-- What needs to be done --
Search the records below for the word "speaker", then return every line where it appears.
**** The data ****
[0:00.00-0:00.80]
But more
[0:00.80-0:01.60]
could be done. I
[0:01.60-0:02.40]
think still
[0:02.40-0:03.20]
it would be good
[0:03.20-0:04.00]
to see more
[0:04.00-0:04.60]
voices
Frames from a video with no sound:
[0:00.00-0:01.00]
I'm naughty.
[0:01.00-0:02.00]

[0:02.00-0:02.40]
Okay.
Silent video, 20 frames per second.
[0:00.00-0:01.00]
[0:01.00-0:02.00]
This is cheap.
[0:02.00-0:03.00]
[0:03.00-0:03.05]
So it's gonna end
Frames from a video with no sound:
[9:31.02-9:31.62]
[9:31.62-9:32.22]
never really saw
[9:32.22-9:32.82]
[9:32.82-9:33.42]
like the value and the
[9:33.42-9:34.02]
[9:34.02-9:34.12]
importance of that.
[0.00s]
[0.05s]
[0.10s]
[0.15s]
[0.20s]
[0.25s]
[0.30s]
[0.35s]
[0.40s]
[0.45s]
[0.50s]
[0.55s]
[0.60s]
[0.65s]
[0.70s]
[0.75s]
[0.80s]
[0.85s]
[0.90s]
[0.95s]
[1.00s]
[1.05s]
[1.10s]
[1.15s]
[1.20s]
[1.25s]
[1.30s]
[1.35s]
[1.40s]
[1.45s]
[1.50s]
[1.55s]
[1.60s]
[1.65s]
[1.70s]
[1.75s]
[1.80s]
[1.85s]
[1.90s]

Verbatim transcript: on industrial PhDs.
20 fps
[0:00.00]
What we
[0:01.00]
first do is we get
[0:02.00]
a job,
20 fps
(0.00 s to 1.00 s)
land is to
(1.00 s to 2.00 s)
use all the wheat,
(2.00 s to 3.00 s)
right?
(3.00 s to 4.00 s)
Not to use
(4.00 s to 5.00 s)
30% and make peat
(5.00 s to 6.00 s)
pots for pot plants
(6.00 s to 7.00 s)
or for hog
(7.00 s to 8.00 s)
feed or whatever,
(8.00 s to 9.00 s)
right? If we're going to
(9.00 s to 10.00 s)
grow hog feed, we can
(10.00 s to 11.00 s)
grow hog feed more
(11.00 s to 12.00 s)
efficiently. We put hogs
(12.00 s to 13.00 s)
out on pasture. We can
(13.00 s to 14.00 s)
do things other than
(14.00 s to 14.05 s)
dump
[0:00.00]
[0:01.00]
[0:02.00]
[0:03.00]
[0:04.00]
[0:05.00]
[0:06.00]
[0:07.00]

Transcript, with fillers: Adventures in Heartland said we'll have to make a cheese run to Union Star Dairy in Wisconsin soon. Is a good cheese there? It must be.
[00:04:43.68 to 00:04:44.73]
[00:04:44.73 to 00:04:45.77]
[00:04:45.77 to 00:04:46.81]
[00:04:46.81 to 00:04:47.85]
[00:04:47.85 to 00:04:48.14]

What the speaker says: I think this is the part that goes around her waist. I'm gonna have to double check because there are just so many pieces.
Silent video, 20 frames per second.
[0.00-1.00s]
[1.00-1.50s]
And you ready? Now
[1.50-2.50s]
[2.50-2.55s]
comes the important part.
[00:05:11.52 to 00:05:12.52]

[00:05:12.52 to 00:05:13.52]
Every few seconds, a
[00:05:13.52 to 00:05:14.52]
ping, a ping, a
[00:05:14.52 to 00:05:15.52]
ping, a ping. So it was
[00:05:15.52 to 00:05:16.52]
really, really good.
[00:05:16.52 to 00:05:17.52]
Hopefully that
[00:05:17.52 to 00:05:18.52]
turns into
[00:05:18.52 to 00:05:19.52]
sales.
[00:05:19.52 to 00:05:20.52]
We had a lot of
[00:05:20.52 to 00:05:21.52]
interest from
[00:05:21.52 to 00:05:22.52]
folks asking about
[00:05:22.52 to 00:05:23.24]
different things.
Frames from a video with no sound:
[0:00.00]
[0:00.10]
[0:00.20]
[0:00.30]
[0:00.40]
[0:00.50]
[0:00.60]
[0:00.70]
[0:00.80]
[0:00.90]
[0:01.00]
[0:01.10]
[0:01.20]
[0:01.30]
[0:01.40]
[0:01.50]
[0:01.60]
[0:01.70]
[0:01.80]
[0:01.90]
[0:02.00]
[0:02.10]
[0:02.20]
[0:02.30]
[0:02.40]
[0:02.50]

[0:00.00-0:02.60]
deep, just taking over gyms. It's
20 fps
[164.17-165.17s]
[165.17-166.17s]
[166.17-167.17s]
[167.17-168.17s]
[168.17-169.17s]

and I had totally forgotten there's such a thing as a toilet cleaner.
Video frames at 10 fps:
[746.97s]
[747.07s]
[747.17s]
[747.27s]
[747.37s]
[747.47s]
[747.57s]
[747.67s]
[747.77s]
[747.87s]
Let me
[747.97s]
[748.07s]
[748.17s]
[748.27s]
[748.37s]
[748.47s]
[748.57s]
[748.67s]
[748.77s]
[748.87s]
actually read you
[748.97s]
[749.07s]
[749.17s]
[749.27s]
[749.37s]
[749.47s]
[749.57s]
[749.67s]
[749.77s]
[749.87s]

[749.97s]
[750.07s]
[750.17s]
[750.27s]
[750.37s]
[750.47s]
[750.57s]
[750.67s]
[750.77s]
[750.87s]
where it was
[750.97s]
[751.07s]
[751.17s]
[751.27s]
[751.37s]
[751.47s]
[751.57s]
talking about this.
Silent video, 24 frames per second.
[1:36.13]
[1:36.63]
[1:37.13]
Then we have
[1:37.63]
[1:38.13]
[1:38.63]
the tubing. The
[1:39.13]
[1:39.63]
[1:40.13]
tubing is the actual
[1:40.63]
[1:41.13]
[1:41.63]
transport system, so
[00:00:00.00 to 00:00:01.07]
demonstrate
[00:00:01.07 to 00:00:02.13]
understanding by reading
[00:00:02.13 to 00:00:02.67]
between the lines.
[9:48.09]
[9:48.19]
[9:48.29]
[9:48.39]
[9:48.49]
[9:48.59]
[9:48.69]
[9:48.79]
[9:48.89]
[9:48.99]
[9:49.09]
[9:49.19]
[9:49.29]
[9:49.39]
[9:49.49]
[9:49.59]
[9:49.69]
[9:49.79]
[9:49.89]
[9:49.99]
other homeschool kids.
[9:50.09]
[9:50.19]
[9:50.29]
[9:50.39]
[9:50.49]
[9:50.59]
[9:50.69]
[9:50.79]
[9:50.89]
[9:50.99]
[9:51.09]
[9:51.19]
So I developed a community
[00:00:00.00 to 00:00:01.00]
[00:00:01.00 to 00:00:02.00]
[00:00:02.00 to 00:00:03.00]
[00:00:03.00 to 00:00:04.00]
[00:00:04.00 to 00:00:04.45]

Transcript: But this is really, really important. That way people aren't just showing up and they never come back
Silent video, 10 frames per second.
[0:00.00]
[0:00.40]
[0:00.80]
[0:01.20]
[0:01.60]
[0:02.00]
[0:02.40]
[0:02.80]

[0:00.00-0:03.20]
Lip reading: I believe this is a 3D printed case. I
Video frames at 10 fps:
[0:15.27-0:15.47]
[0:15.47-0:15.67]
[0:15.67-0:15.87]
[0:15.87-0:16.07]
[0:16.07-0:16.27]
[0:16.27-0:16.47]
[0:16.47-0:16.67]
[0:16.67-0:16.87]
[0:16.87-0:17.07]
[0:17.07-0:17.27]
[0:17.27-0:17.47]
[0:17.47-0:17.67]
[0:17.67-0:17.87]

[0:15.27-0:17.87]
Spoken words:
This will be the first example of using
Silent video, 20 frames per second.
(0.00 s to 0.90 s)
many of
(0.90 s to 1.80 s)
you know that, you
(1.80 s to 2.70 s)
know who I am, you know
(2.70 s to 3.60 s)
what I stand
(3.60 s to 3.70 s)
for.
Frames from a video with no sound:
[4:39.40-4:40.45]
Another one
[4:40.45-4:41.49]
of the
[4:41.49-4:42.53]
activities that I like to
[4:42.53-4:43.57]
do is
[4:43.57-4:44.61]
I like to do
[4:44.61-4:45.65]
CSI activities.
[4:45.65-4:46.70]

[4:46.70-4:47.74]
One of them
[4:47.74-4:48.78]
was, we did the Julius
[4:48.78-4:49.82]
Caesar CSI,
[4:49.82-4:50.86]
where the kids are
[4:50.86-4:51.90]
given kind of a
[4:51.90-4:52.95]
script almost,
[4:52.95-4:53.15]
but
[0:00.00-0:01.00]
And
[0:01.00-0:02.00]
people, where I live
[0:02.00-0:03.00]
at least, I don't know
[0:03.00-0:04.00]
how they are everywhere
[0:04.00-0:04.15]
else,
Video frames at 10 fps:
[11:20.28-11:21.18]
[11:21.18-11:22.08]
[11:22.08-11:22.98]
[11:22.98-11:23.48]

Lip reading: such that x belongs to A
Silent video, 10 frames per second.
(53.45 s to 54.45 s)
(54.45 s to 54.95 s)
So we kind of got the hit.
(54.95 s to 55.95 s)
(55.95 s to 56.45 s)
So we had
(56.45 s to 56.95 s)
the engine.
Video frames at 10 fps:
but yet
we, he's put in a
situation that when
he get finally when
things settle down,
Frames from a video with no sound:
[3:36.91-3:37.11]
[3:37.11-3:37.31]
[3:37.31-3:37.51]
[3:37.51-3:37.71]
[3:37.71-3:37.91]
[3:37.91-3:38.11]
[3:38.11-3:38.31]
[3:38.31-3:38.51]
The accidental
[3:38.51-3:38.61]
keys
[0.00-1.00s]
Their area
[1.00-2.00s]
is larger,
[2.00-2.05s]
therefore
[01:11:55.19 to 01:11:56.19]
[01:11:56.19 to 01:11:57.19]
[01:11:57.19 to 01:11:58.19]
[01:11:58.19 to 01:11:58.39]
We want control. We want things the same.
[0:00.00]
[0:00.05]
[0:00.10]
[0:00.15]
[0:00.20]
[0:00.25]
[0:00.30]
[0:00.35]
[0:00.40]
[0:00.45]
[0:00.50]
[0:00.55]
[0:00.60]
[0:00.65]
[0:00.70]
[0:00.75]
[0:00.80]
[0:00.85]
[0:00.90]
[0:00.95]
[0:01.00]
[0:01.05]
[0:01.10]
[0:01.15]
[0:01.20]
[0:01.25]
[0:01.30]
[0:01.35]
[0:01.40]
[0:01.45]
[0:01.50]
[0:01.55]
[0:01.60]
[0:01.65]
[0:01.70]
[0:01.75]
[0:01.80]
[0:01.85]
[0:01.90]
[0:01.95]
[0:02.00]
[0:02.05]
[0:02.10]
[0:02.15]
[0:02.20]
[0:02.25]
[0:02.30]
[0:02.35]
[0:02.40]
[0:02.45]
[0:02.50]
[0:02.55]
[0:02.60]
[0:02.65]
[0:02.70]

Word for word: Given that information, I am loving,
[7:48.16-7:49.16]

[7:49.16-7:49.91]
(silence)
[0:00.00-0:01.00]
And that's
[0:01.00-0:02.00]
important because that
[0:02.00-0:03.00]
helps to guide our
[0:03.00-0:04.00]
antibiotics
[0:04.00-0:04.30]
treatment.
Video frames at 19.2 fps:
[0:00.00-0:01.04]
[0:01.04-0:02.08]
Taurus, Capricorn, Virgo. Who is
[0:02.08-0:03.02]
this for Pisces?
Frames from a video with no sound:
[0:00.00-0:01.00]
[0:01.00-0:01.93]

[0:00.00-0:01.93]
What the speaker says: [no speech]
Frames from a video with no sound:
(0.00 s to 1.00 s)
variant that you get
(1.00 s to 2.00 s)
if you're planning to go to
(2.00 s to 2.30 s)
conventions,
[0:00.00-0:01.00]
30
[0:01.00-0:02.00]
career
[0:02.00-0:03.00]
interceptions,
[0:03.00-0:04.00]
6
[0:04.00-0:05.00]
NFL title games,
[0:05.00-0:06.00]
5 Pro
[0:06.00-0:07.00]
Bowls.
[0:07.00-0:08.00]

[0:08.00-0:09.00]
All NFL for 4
****
-- Response for this exercise --
What the speaker says: I think this is the part that goes around her waist. I'm gonna have to double check because there are just so many pieces.
What the speaker says: [no speech]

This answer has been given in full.